20-2.嵐の前(2)
「それに、私自身がレティシア様の護衛に就きたいと、エルキュール様に願い出たのです。もちろん、第一のアリソン副団長も。私たちが担当することが多いのはそのためなのです。ですから、レティシア様が気になさることは何一つございません。私たちが望んでそうしているのですから」
「……そうだったの?」
「はい」
全然知らなかった。エルも何も言ってくれなかったから。
でもそう言えば、私に護衛をつける話をしていた時のエルは、少し不機嫌だったような……。いや、不機嫌というより、拗ねていた気もする。
側で一緒に話を聞いていたセシルは、「きっとエルキュール様がずっとお側にいたいんでしょうね」なんて言っていたけれど、もしかして……ファビアンやアリソンに嫉妬していたとか?
そう思った瞬間、頬が熱くなる。
「レティシア様? どうかされましたか?」
「な、なんでもないわ! さぁ、もう一度挑戦しようかしら!」
わざとらしく大きな声でそう言い、私が土に手を遣ると、ファビアンはそっとその手を取った。

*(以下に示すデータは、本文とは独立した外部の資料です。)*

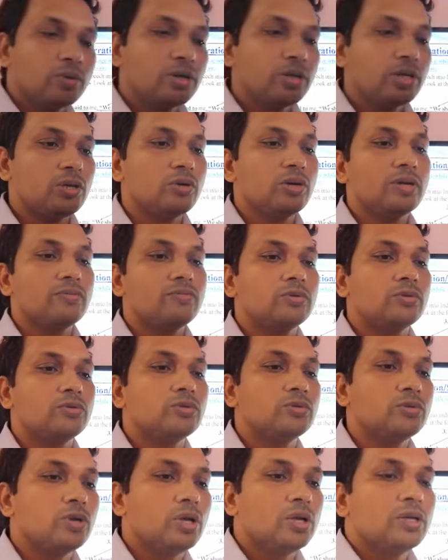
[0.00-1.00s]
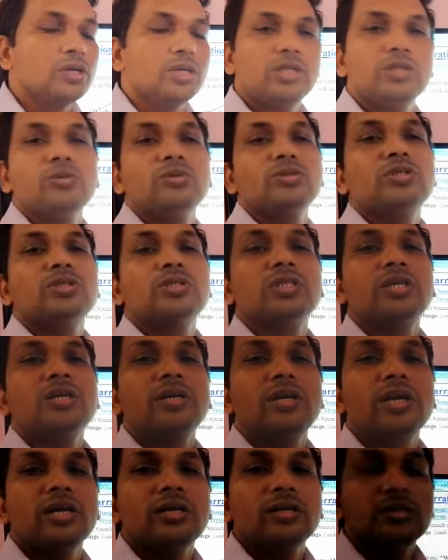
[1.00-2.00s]
comma, you have to use
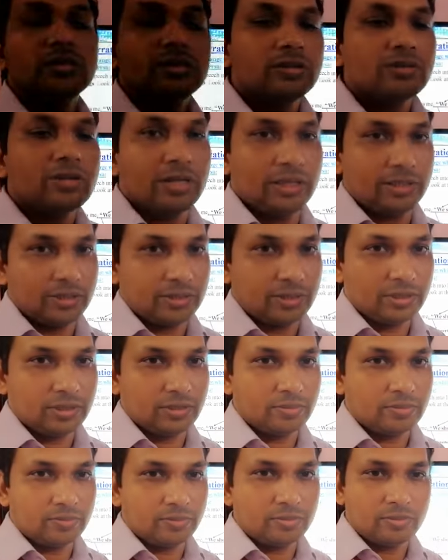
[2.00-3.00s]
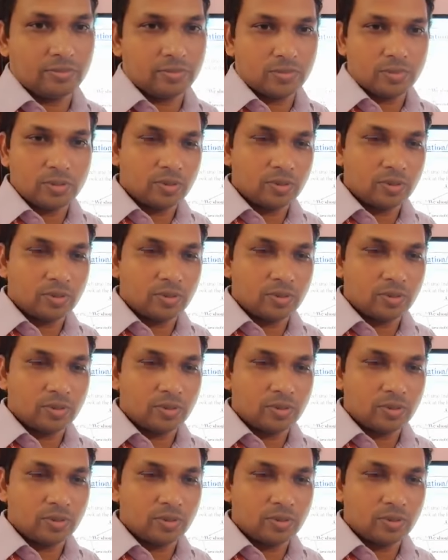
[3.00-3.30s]
certain things.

「今日はもうこのくらいにしておきましょう。無理をされるのはよくありません」
「でも……」
「偶には気分転換も必要ですよ」
気分転換……確かにそうかもしれない。
すると、ファビアンが私が飛び上がって喜ぶような提案をしてくれた。
「もしよろしければ、ネージュたちに会いに行かれますか?」
ドラゴンたちは群れをなして森の中に住んでいる。だが、ネージュやシエル、そしてレッドドラゴンのフラムはすぐ近くにいるのだ。彼ら専用の家があり、世話係が常駐している。
世話係は食事の世話や掃除などをしているのだけれど、ドラゴンたちに認められているわけではない。それでもドラゴンたちは、彼らを決して攻撃したりはしない。世話係は世話係と認識しているのだ。ドラゴンはとても賢い。
「いいの?」
ドラゴンたちは神経質でもあるので、そうしょっちゅう会いには行けない。それに、エルかファビアンが一緒でないとだめだと言われているのだ。
三頭のドラゴン全員に認められているのはエルだけで、ネージュ以外に認められているのがファビアンだ。特にシエルはファビアンに懐いていて、ファビアンが来るとご機嫌なのだという。ちなみに、カミーユはフラムにだけ認められているのだそうだ。
ドラゴンたちは、彼ら以外の人間を寄せ付けない。それを考えると、私が三頭のドラゴンに近づけるのは、奇跡とも言えることだった。
「実はこの間、ドラゴンたちの顔を見に行ったんですが、その時にネージュが少し元気がないように見えまして……」
「え? 大丈夫なの? 体調が悪いとか?」
心配になって尋ねると、ファビアンは笑いながら首を横に振る。
「いえ、体調には何の問題もないのです。念のためエルキュール様にもご報告したところ、寂しいのではないかとおっしゃられていました」
「エルが来なくて?」
「そうではありません。おそらく、レティシア様に会いたいのだと」
「本当に!?」
嬉しさで胸がいっぱいになる。
ネージュが私に会いたいと思っている! それだけ私を好いてくれているということだ。
私は半ば興奮状態で、ファビアンに詰め寄った。
「私だってネージュに会いたいわ! もちろんシエルにも。そして、フラムにはまだ一度しか会ってないのよ? また会いたいわ!」
ファビアンはそんな私にタジタジになりながら、何度も頷く。
「わ、わかりました! それでは一旦邸に戻りましょう。中でお待ちください。私はエルキュール様にお伝えしてきますので」
「わかったわ。ありがとう、ファビアン!」
私はファビアンと一緒に邸の中に戻り、ファビアンは急いでエルの元へ馬に乗って向かう。
私は邸でセシルに迎えられながら、浮き立つ気持ちでファビアンの戻りを待っていた。